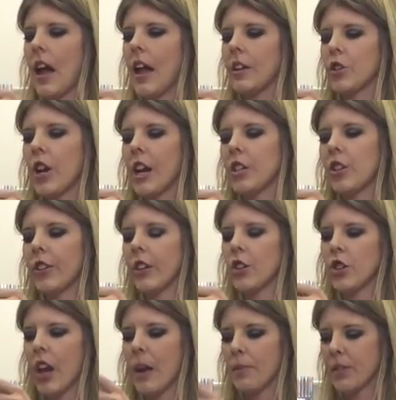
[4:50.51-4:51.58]
and changing the
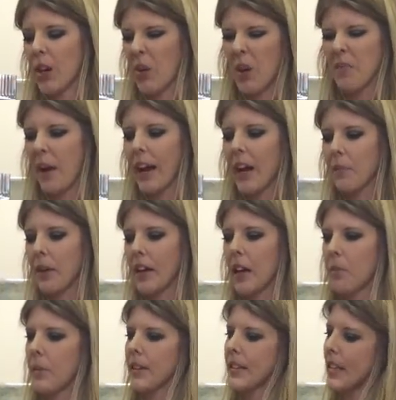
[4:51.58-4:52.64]
shape, so it might come
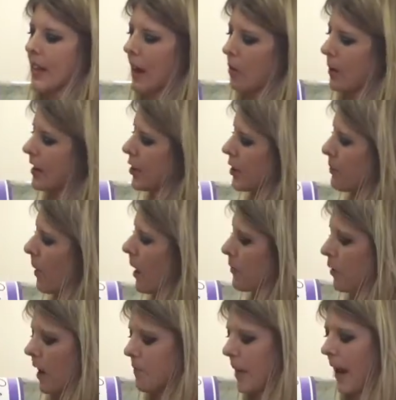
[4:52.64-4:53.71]
undone. But see, that one just
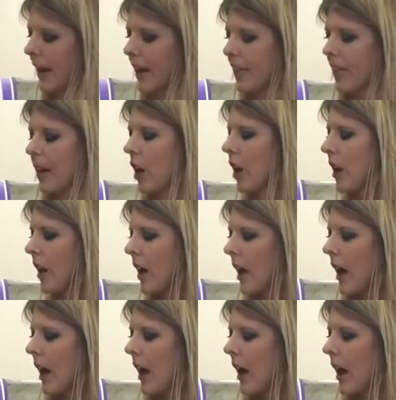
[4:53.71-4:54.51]
popped right back in there.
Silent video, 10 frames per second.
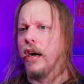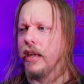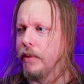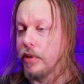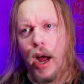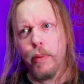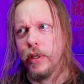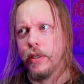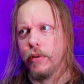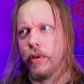gun games. I
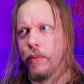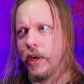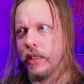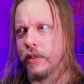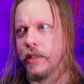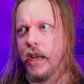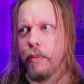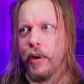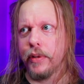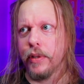really don't know what else to say
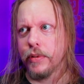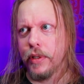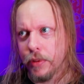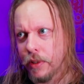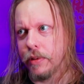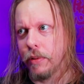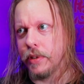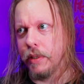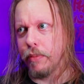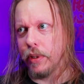about those. Those are so
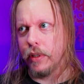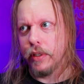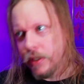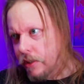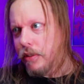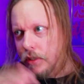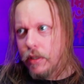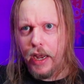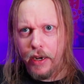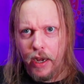simple.
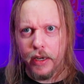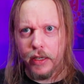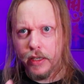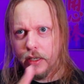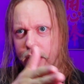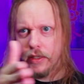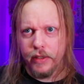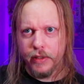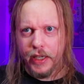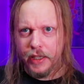Run and gun.
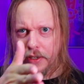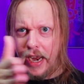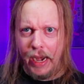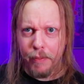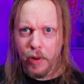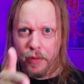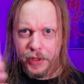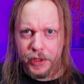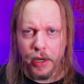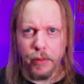It's in the name of
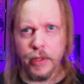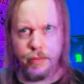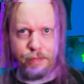the genre.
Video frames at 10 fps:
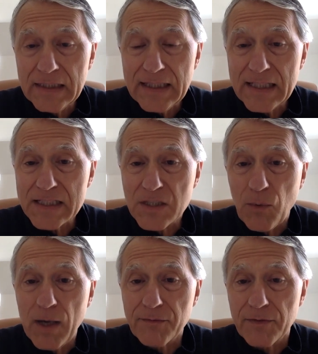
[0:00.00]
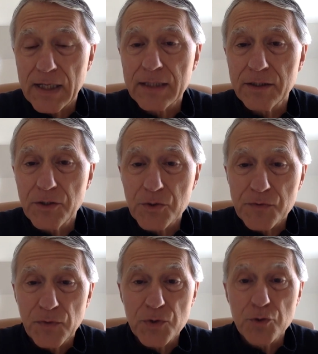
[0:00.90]
it is quite frankly
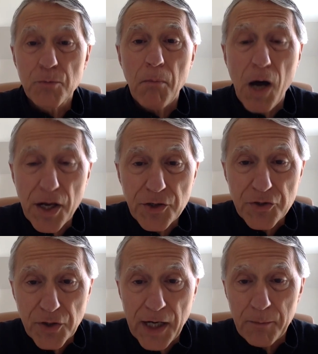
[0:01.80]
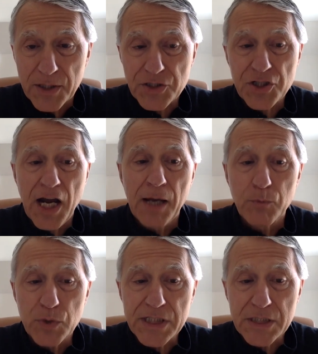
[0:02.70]
useful to monitor how much time
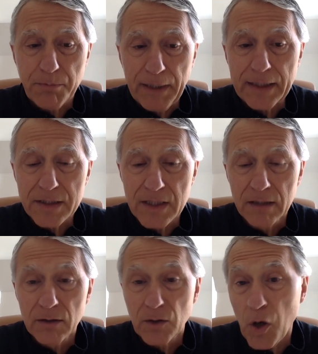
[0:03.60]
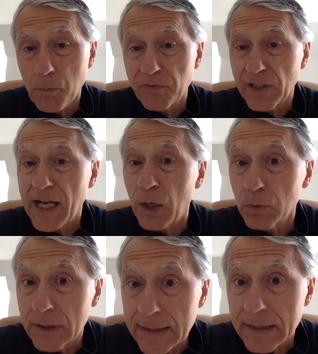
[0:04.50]
we spend, or hopefully how
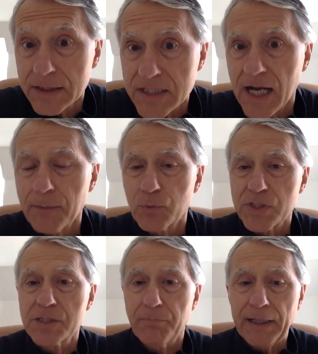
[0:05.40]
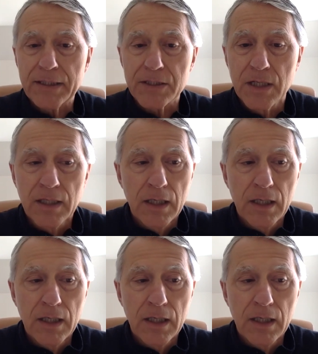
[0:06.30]
little time we spend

#### [WHAT TO WORK ON]
Output the full material above exactly, leaving every picture out.

#### [SOLUTION FOR THIS EXERCISE]
[4:50.51-4:51.58]
and changing the
[4:51.58-4:52.64]
shape, so it might come
[4:52.64-4:53.71]
undone. But see, that one just
[4:53.71-4:54.51]
popped right back in there.
Silent video, 10 frames per second.
gun games. I
really don't know what else to say
about those. Those are so
simple.
Run and gun.
It's in the name of
the genre.
Video frames at 10 fps:
[0:00.00]
[0:00.90]
it is quite frankly
[0:01.80]
[0:02.70]
useful to monitor how much time
[0:03.60]
[0:04.50]
we spend, or hopefully how
[0:05.40]
[0:06.30]
little time we spend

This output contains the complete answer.